Yes, the most likely cause of the performance degradation is that the compiler can't unroll the loop. There's a few things you could try to improve the situation.
You could define the parameter as a preprocessor macro passed via your program build options. This is a common trick used to build values that are only known at runtime into kernels as compile-time constants. For example:
clBuildProgram(program, 1, &device, "-Dnum_loops=50000", NULL, NULL);
You could construct the build options dynamically using sprintf
to make this more flexible. Clearly this will only be worth it if you don't need to change the parameter often, so that the overhead of recompilation doesn't become a problem.
You could investigate whether your OpenCL platform uses any pragmas that can give the compiler hints about loop-unrolling. For example, some OpenCL compilers recognise #pragma unroll
(or similar). OpenCL 2.0 has an attribute for this: __attribute__((opencl_unroll_hint))
.
You could manually unroll the loop.
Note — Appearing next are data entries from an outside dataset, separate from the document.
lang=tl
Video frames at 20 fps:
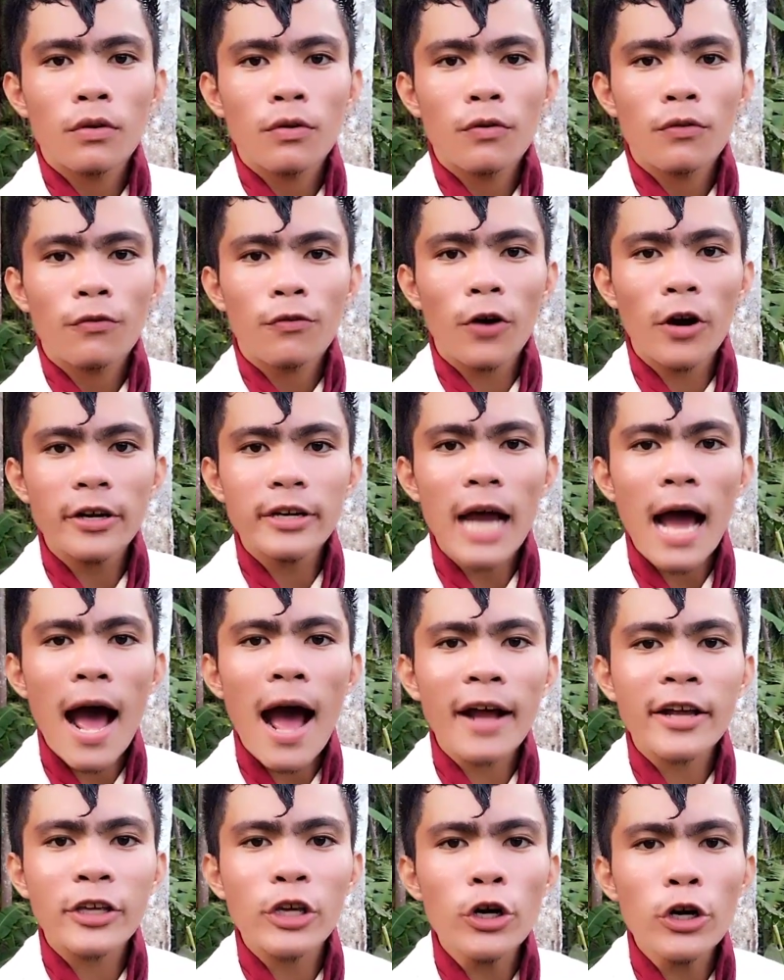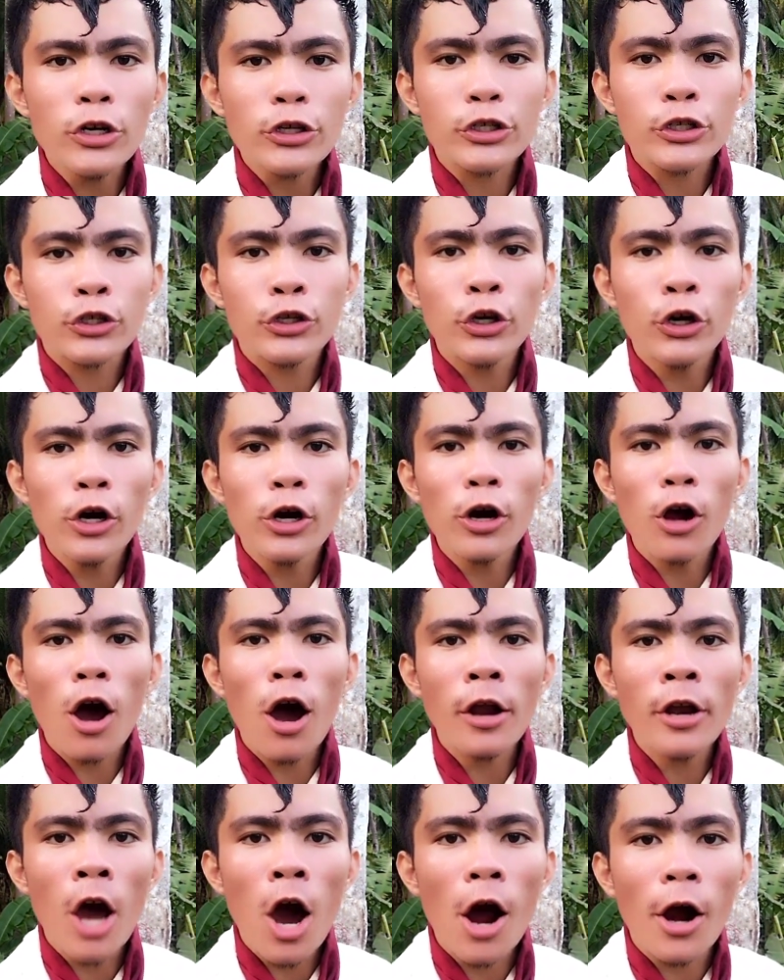For the accused, your
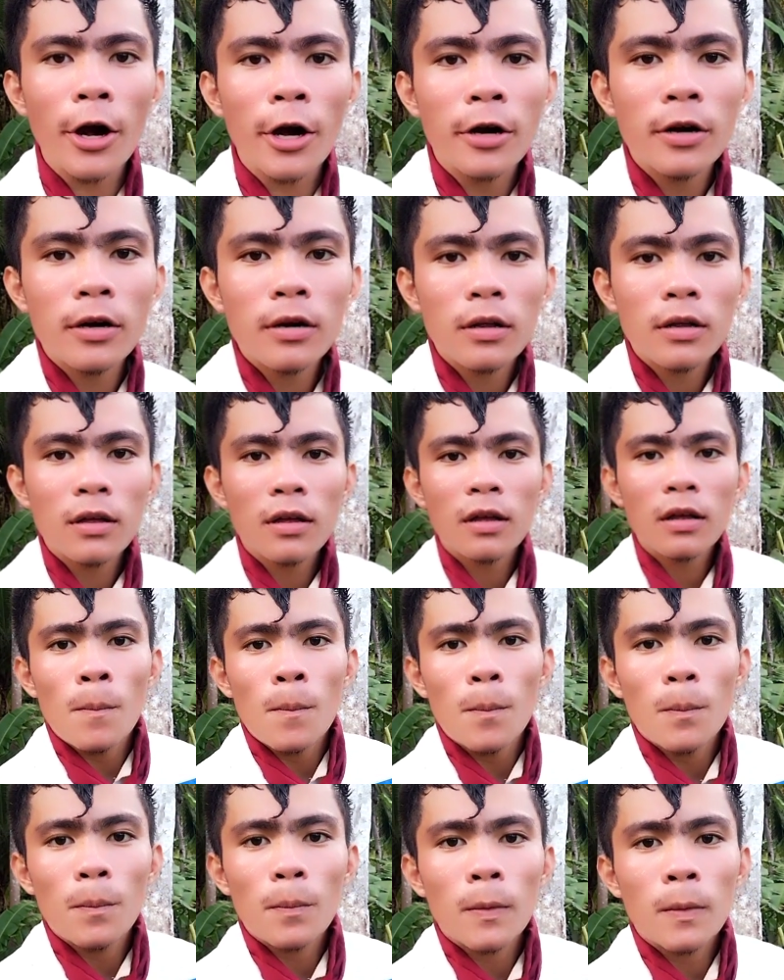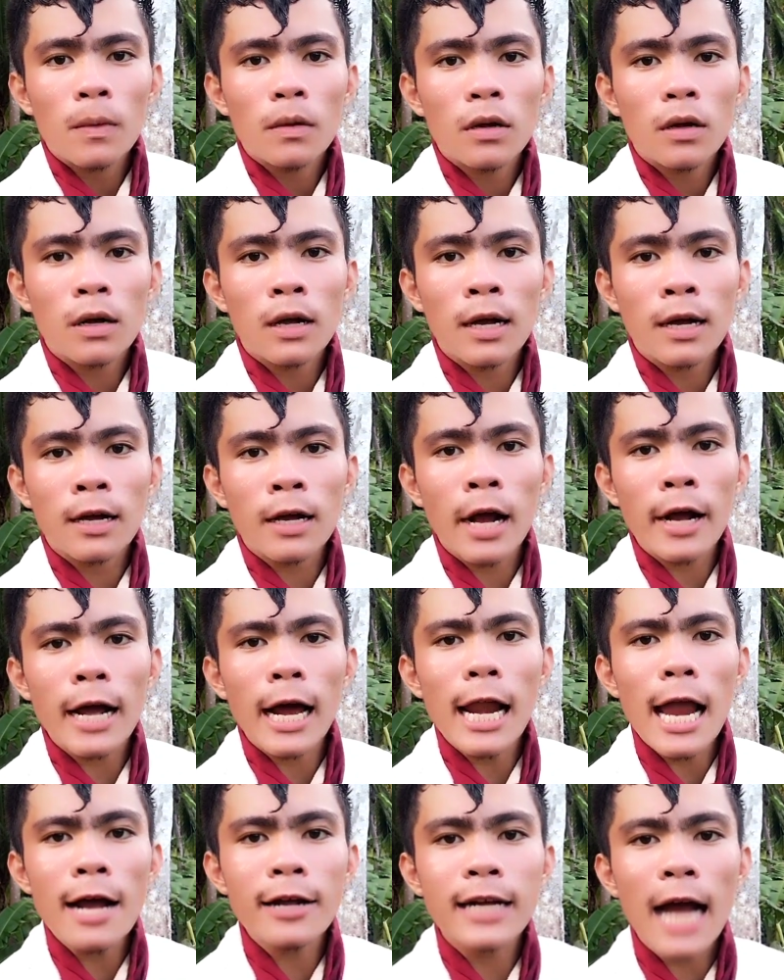honor.
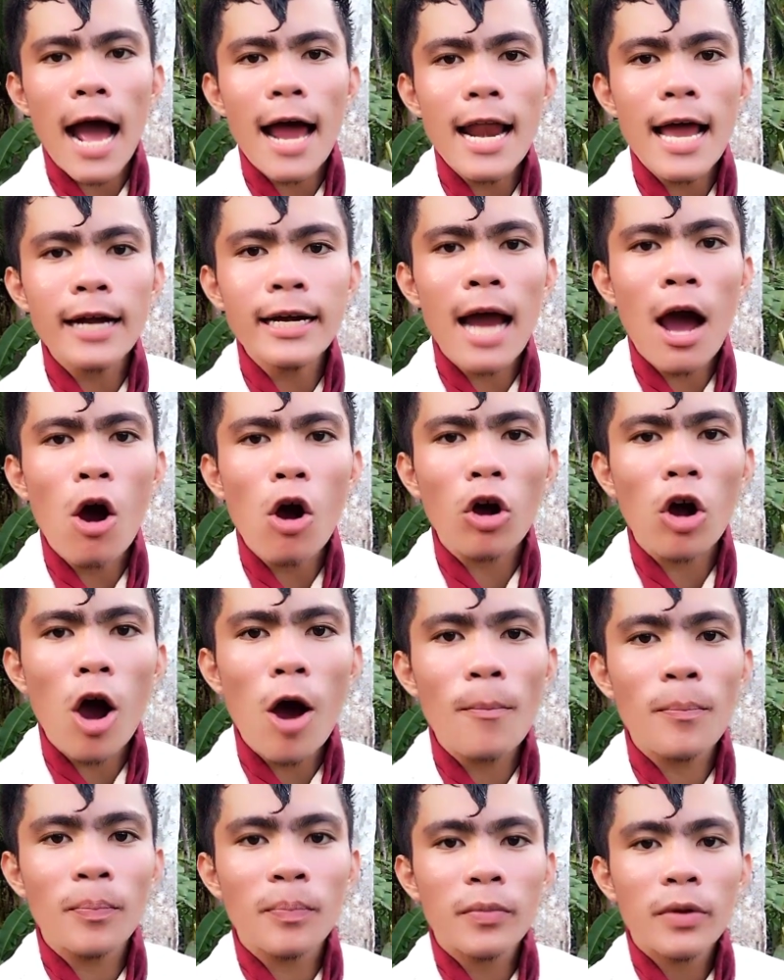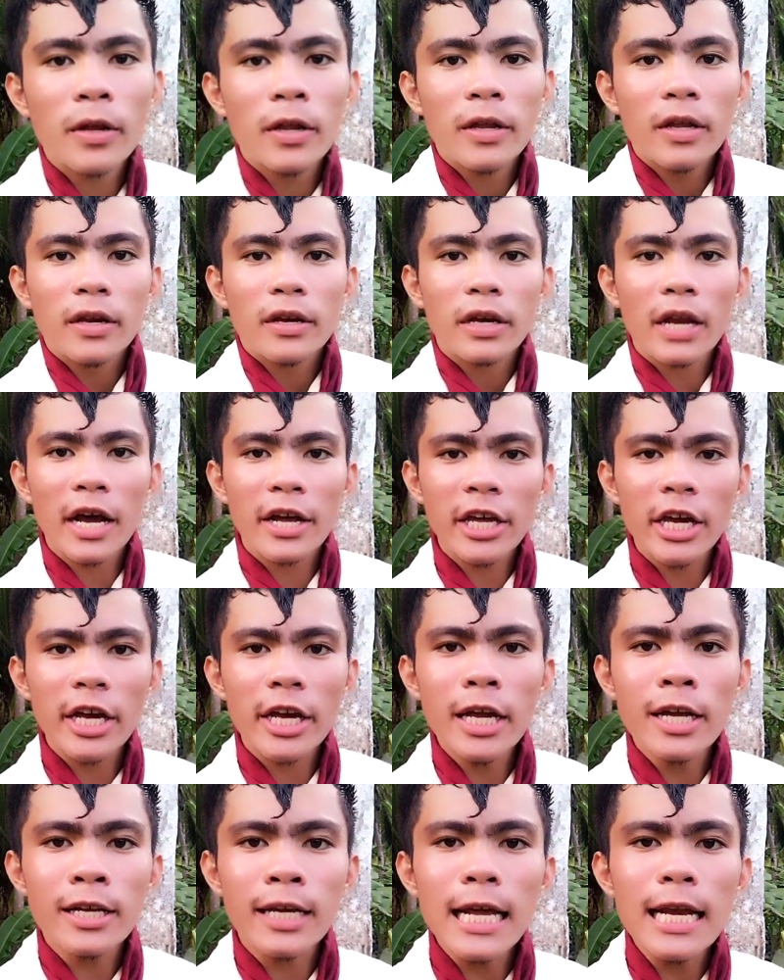Kagalang-galang na hukom.
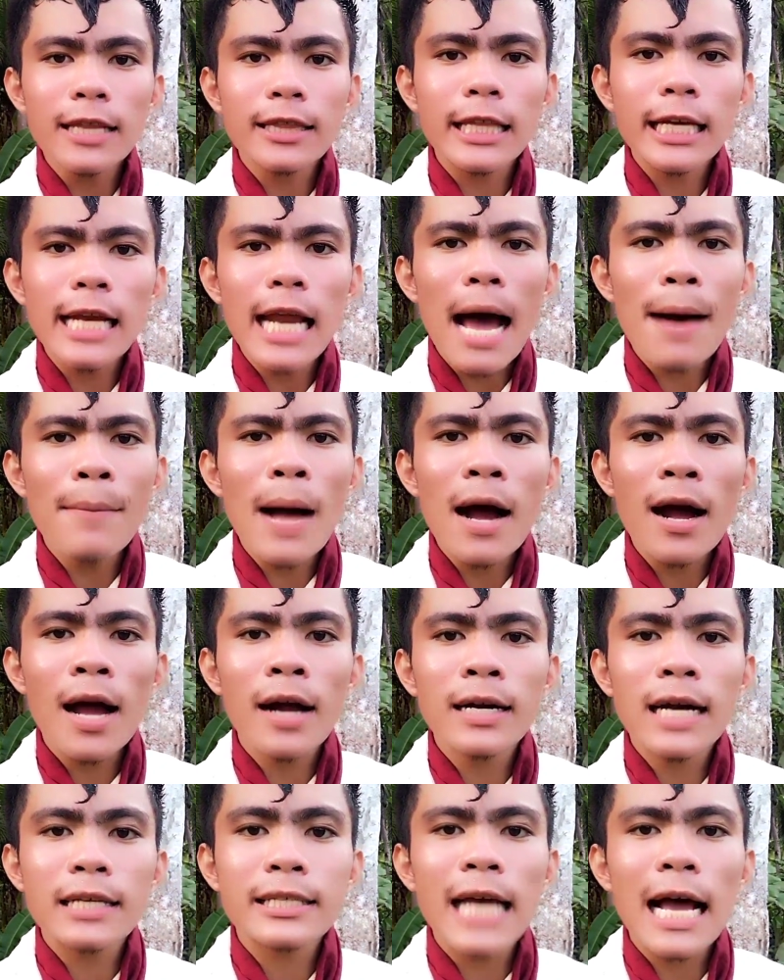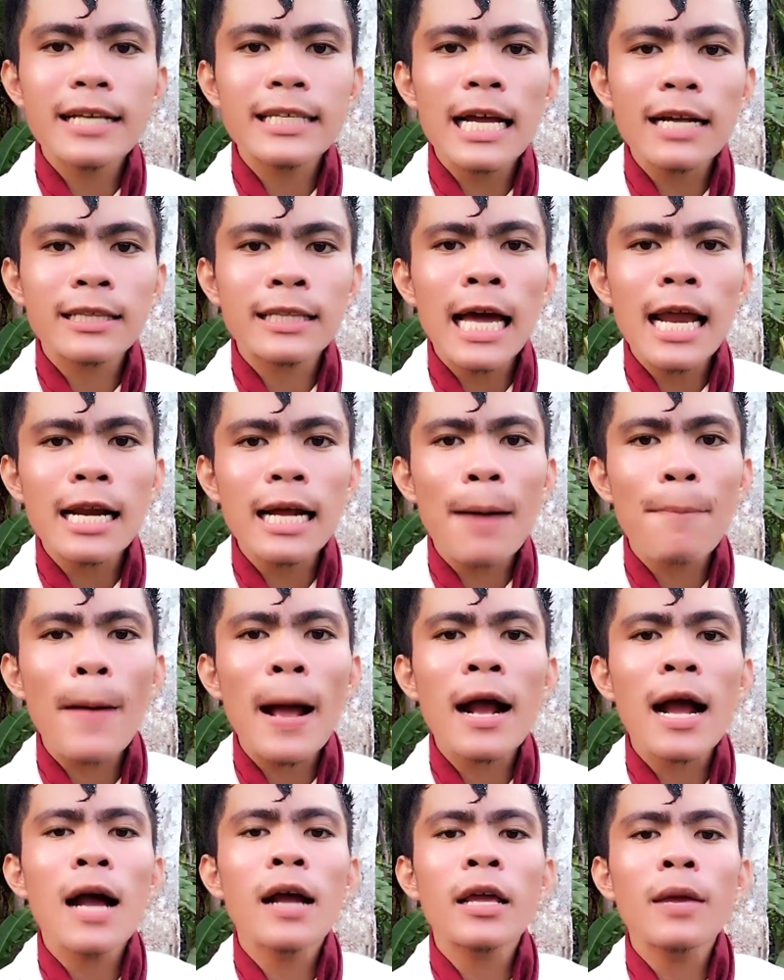Nagiging guilty lamang ang nasasakdal
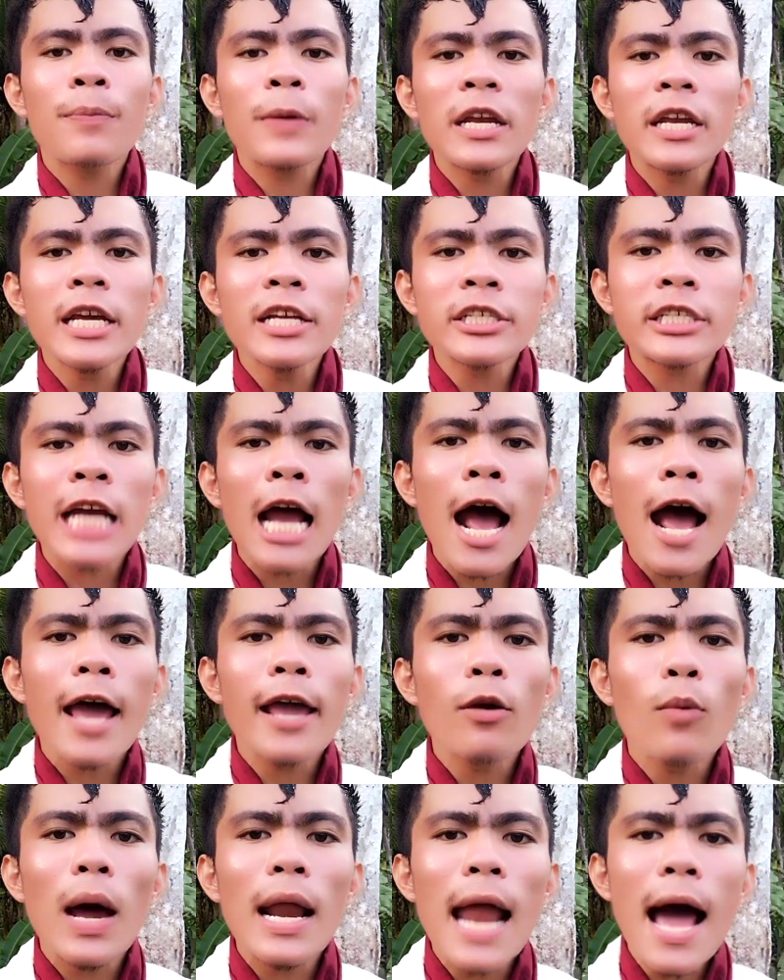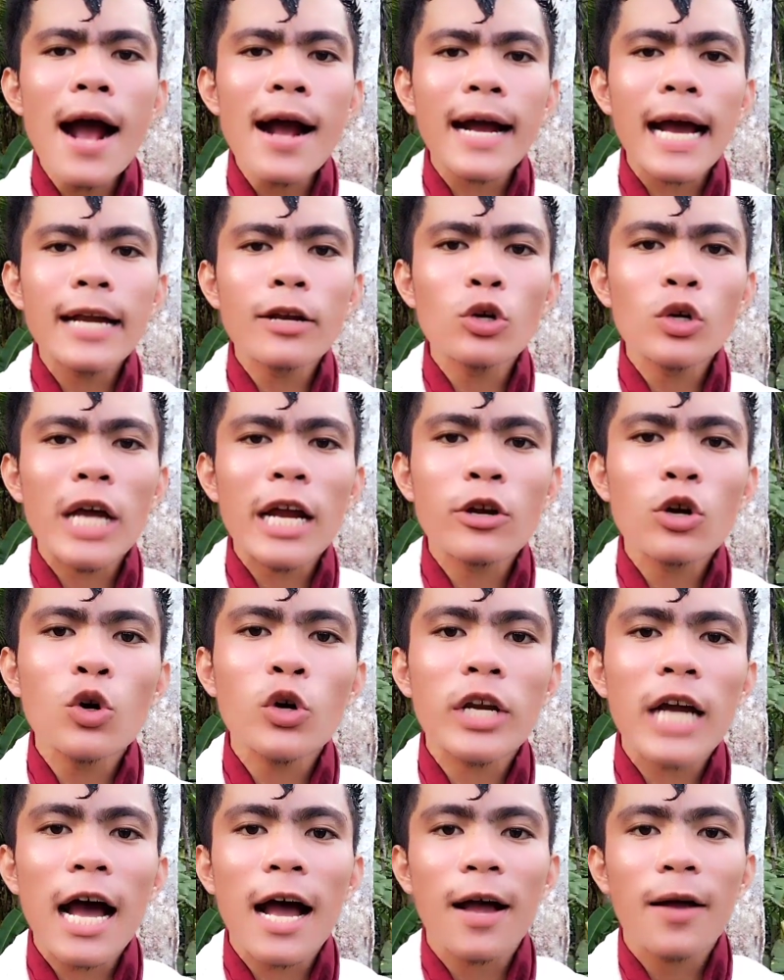kapag ang ebidensya ay walang
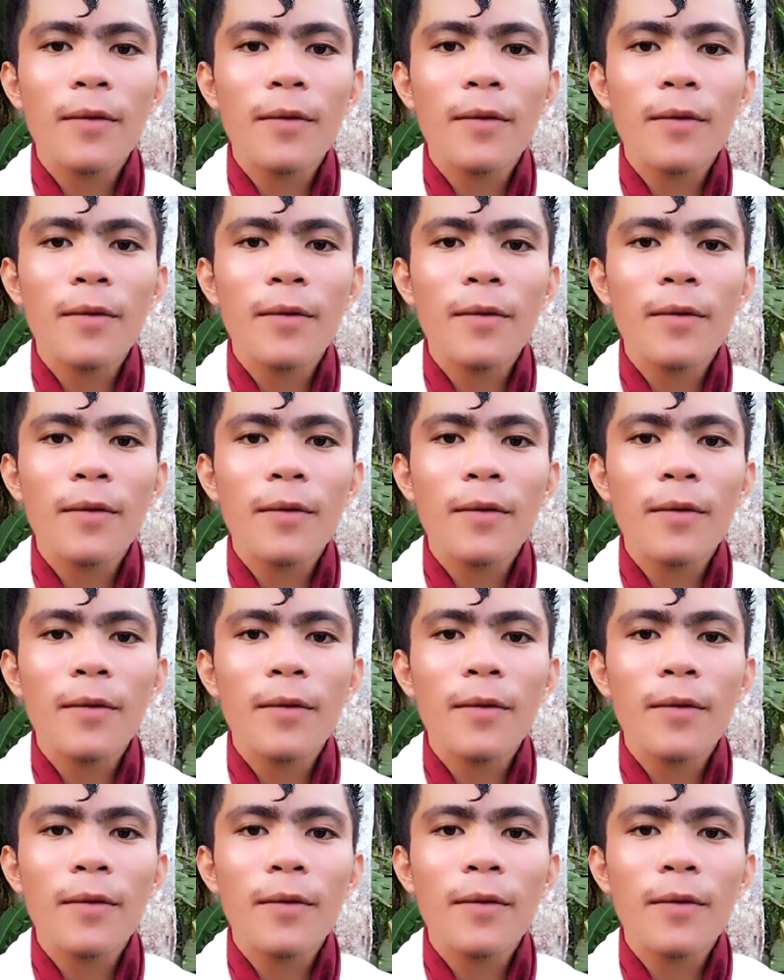kaduda-duda.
How this would look depends on what assumptions you can make about the num_loops
parameter. For example, if you know (or can ensure) that it will always be a multiple of 4, you could do something like this:
for (int kk = 0; kk < num_loops;)
{
<... more code here ...>
kk++;
<... more code here ...>
kk++;
<... more code here ...>
kk++;
<... more code here ...>
kk++;
}
Even if you can't make such assumptions, you should still be able to perform manual unrolling, but it may require some extra work (for example, to finish any remaining iterations).